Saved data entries
= Beginning of Section =

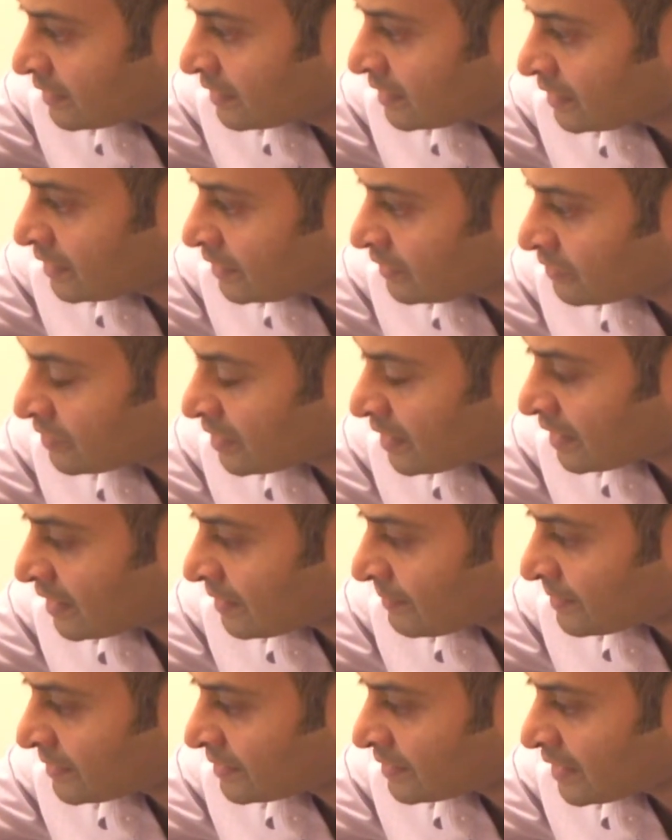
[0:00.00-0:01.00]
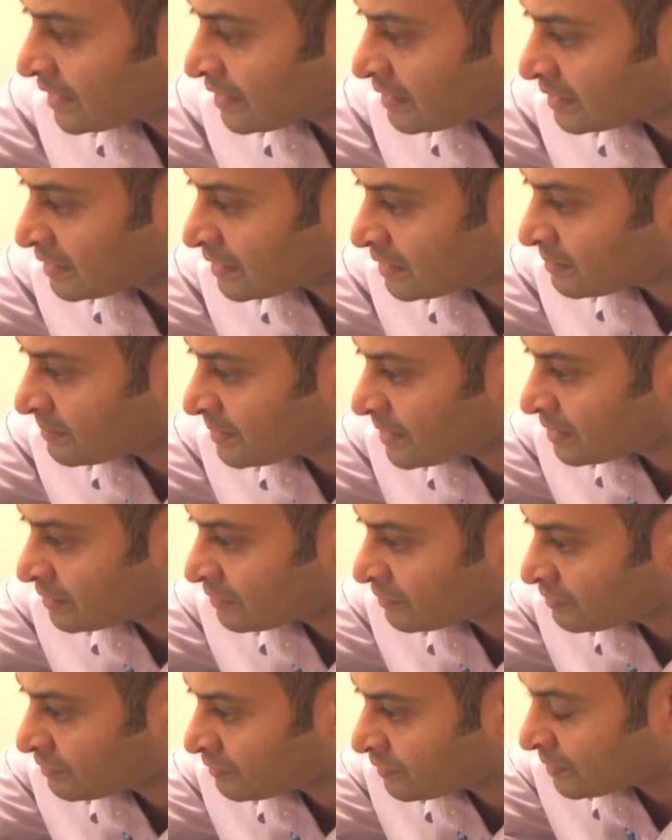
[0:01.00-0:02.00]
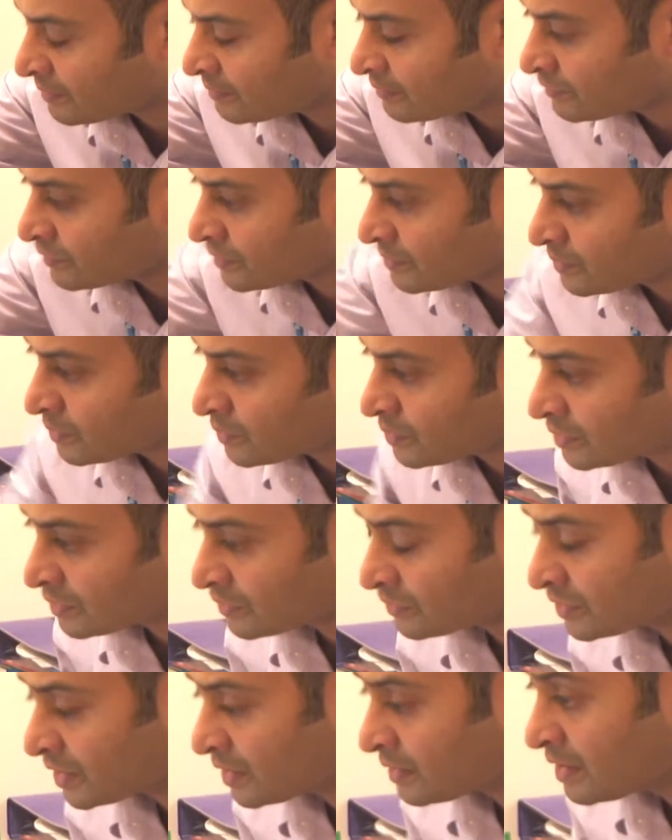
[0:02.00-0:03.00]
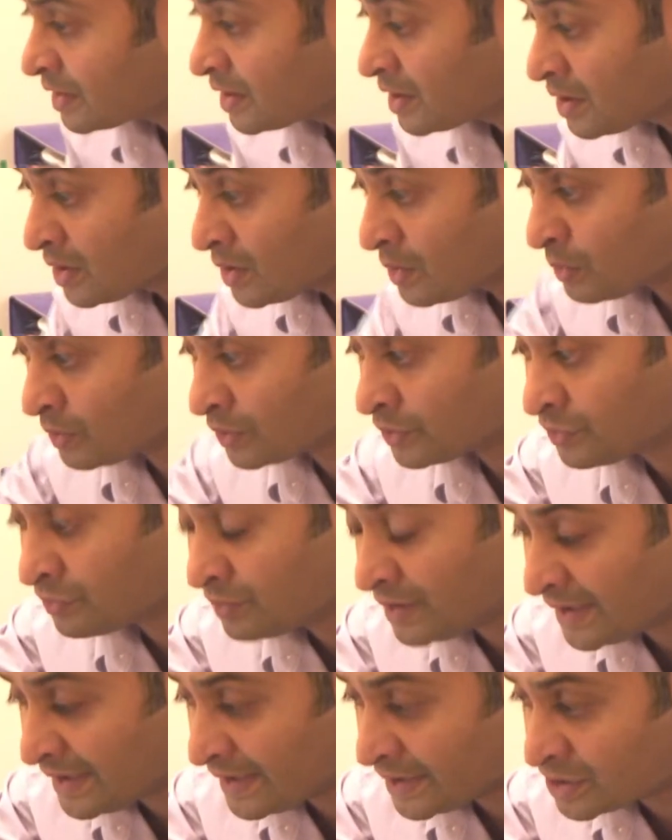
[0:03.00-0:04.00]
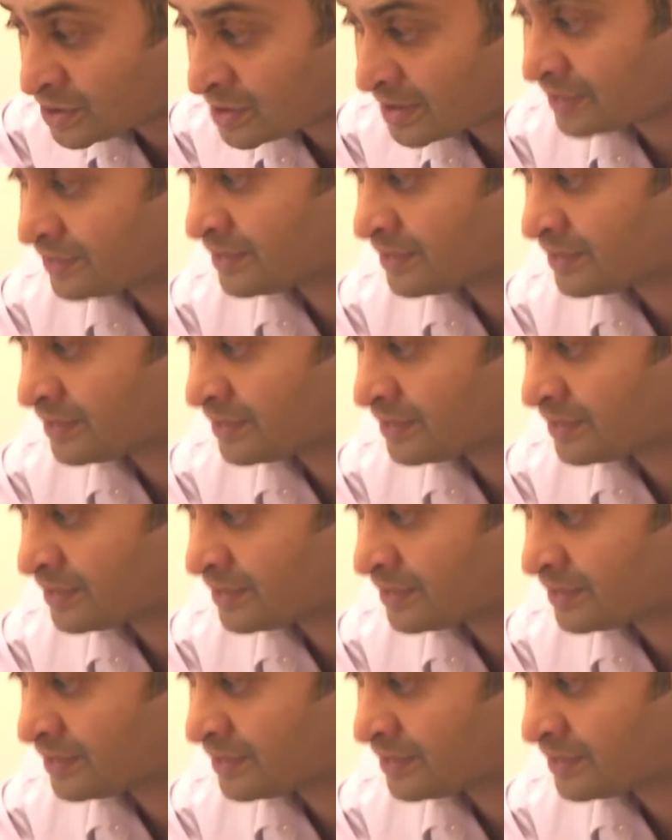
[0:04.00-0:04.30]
and you know, most of the things, as long as you have that enjoyment,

= End of Section =

Activity>
Could you transcribe all of the data exactly, keeping every picture out of the copy?

Response to this task>
[0:00.00-0:01.00]
[0:01.00-0:02.00]
[0:02.00-0:03.00]
[0:03.00-0:04.00]
[0:04.00-0:04.30]
and you know, most of the things, as long as you have that enjoyment,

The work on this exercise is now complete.